# Chapter 22 Concept Drift

Machine learning models are often fitted and validated on historical data under silent assumption that data are stationary. The most popular techniques for validation (k-fold cross-validation, repeated cross-validation, and so on) test models on data with the same distribution as training data.

Yet, in many practical applications, deployed models are working in a changing environment. After some time, due to changes in the environment, model performance may degenerate, as model may be less reliable.

Concept drift refers to the change in the data distribution or in the relationships between variables over time. Think about model for energy consumption for a school, over time the school may be equipped with larger number of devices of with more power-efficient devices that may affect the model performance.

In this chapter we define basic ideas behind concept drift and propose some solutions.

## 22.1 Introduction

In general, concept drift means that some statistical properties of variables used in the model change over time. This may result in degenerated performance. Thus the early detection of concept drift is very important, as it is needed to adapt quickly to these changes.

The term `concept`

usually refers to target variable, but generally, it can also refer to model input of relations between variables.

The most general formulation of a concept drift refers to changes in joint distribution of \(p(X, y)\). It is useful to define also following measures.

- Conditional Covariate Drift as change in \(p(X | y)\)
- Conditional Class Drift as change in \(p(y | X)\)
- Covariate Drift or Concept Shift as changes in \(p(X)\)

Once the drift is detected one may re-fit the model on newer data or update the model.

## 22.2 Covariate Drift

Covariate Drift is a change in distribution of input, change in the distribution of \(p(X)\). The input is a \(p\)-dimensional vector with variables of possible mixed types and distributions.

Here we propose a simple one-dimensional method, that can be applied to each variable separately despite of its type. We do not rely on any formal statistical test, as the power of the test depends on sample size and for large samples the test will detect even small differences.

We also consider an use-case for two samples. One sample gathers historical ,,old’’ data, this may be data available during the model development (part of it may be used as training and part as test data). Second sample is the current ,,new’’ data, and we want to know is the distribution of \(X_{old}\) differs from the distribution of \(X_{new}\).

There is a lot of distances between probability measures that can be used here (as for example Wasserstein, Total Variation and so on). We are using the Non-Intersection Distance due to its easy interpretation.

For categorical variables \(P\) and \(Q\) non-intersection distance is defined as \[ d(P,Q) = 1 - \sum_{i\in \mathcal X} \min(p_i, q_i) \] where \(\mathcal X\) is a set of all possible values while \(p_i\) and \(q_i\) are probabilities for these values in distribution \(P\) and \(Q\) respectively. An intuition behind this distance is that it’s amount of the distribution \(P\) that is not shared with \(Q\) (it’s symmetric). The smaller the value the closes are these distributions.

For continuous variables we discretize their distribution in the spirit of \(\chi^2\) test.

## 22.3 Code snippets

Here we are going to use the `drifter`

package that implements some tools for concept drift detection.

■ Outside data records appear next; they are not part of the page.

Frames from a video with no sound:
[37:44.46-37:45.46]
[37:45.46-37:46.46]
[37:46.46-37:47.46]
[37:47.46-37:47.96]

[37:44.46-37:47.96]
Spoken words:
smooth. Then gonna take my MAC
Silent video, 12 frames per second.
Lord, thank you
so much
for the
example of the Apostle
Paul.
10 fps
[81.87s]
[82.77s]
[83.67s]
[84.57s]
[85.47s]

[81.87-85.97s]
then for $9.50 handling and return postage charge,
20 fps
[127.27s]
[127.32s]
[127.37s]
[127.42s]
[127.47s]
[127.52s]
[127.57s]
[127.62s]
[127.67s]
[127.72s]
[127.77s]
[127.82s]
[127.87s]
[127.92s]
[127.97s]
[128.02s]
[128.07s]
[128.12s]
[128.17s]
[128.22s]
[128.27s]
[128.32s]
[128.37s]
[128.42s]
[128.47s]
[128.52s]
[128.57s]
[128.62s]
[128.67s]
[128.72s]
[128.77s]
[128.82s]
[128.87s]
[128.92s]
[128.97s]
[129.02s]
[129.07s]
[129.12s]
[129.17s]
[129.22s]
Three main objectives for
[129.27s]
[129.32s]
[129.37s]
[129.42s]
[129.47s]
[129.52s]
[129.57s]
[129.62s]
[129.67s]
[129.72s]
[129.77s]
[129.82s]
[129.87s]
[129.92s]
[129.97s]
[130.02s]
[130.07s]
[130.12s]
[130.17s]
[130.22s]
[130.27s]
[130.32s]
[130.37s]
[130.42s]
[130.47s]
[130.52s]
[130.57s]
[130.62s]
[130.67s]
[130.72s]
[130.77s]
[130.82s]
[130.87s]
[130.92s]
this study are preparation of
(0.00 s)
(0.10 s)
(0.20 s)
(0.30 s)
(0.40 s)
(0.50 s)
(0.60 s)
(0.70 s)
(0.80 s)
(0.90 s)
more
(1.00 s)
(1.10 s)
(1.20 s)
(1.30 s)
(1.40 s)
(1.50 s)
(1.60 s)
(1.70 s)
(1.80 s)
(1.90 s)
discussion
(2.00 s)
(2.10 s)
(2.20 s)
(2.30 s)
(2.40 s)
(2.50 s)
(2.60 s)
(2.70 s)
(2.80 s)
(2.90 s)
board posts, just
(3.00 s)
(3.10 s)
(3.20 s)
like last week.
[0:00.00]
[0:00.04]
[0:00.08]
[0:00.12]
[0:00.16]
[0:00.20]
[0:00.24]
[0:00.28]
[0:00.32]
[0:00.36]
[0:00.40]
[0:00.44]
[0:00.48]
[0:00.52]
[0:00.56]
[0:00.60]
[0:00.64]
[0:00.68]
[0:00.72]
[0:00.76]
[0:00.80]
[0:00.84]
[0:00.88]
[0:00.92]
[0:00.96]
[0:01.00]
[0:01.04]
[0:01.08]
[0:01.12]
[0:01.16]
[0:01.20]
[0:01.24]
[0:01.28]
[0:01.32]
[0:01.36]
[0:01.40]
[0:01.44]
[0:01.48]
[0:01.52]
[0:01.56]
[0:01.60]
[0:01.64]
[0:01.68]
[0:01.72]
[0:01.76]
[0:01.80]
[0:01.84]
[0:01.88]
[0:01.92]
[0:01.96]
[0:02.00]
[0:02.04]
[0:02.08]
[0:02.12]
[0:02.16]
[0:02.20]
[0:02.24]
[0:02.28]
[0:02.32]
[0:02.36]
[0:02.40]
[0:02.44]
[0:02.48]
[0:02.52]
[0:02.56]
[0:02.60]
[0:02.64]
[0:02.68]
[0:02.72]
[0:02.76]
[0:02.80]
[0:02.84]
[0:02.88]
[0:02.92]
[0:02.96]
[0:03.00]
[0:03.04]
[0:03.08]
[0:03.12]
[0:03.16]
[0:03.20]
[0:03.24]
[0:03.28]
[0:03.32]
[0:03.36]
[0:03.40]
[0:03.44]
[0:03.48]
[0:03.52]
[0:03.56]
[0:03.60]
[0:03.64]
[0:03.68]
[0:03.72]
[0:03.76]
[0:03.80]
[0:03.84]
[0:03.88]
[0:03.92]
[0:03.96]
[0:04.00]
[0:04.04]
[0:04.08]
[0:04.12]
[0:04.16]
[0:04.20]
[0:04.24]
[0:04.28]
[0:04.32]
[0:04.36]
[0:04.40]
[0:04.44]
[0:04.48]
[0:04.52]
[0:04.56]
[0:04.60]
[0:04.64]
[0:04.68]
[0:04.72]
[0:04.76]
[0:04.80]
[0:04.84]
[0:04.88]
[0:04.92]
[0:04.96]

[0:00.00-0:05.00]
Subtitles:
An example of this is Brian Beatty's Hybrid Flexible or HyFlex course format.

As an illustration we use two datasets from the `DALEX`

package, namely `apartments`

(here we do not have drift) and `dragons`

(here we do have drift).

```
## m2.price construction.year surface floor no.rooms district
## 1 5897 1953 25 3 1 Srodmiescie
## 2 1818 1992 143 9 5 Bielany
```

```
## Variable Shift
## -------------------------------------
## m2.price 4.9
## construction.year 6.0
## surface 6.8
## floor 4.9
## no.rooms 2.8
## district 2.6
```

```
## year_of_birth height weight scars colour year_of_discovery
## 1 -1291 59.40365 15.32391 7 red 1700
## 2 1589 46.21374 11.80819 5 red 1700
## number_of_lost_teeth life_length
## 1 25 1368.433
## 2 28 1377.047
```

```
## Variable Shift
## -------------------------------------
## year_of_birth 8.9
## height 15.3 .
## weight 14.7 .
## scars 4.6
## colour 17.9 .
## year_of_discovery 97.5 ***
## number_of_lost_teeth 6.3
## life_length 8.6
```

## 22.4 Residual Drift

Perhaps the most obvious negative effect of the concept drift is that the model performance degrades over time.

But this is also something that is straightforward to verify. One can calculate distribution of residuals on new data and compare this distribution with residuals obtained on old data.

Again, we have two samples, residuals calculated on the old dataset

\[ r_{old} = y_{old} - \hat y_{old} = y_{old} - f_{old}(X_{old}) \] versus residuals calculated on the new dataset \[ r_{new} = y_{new} - \hat y_{new} = y_{new} - f_{old}(X_{new}) \]

We can use any distance between distributions to compare \(r_{new}\) and \(r_{old}\), for example the non-intersection distance.

## 22.5 Code snippets

Here we are going to use the `drifter`

package.

```
library("DALEX")
library("drifter")
library("ranger")
data_old <- apartments_test[1:4000,]
data_new <- apartments_test[4001:8000,]
predict_function <- function(m,x,...) predict(m, x, ...)$predictions
model_old <- ranger(m2.price ~ ., data = apartments)
calculate_residuals_drift(model_old,
data_old, data_new,
data_old$m2.price,
data_new$m2.price,
predict_function = predict_function)
```

```
## Variable Shift
## -------------------------------------
## Residuals 4.5
```

## 22.6 Model Drift

Model Drift is a change in the relation between target variable and input variables, change in \(p(y|X)\). The input is a \(p\)-dimensional vector with variables of possible mixed types and distributions.

Here we propose a simple one-dimensional method based on Partial Dependency Plots introduced in the Chapter **??**. PDP profiles summaries marginal relation between \(\hat y\) and variable \(x_i\). The idea behind concept drift is to compare two models, the old model \(f_{old}\) and model refitted on the new data \(f_{new}\) and compare these models through PDP profiles.

For each variable we can obtain scores for drift calculated as \(L_2\) distance between PDP profiles for both models.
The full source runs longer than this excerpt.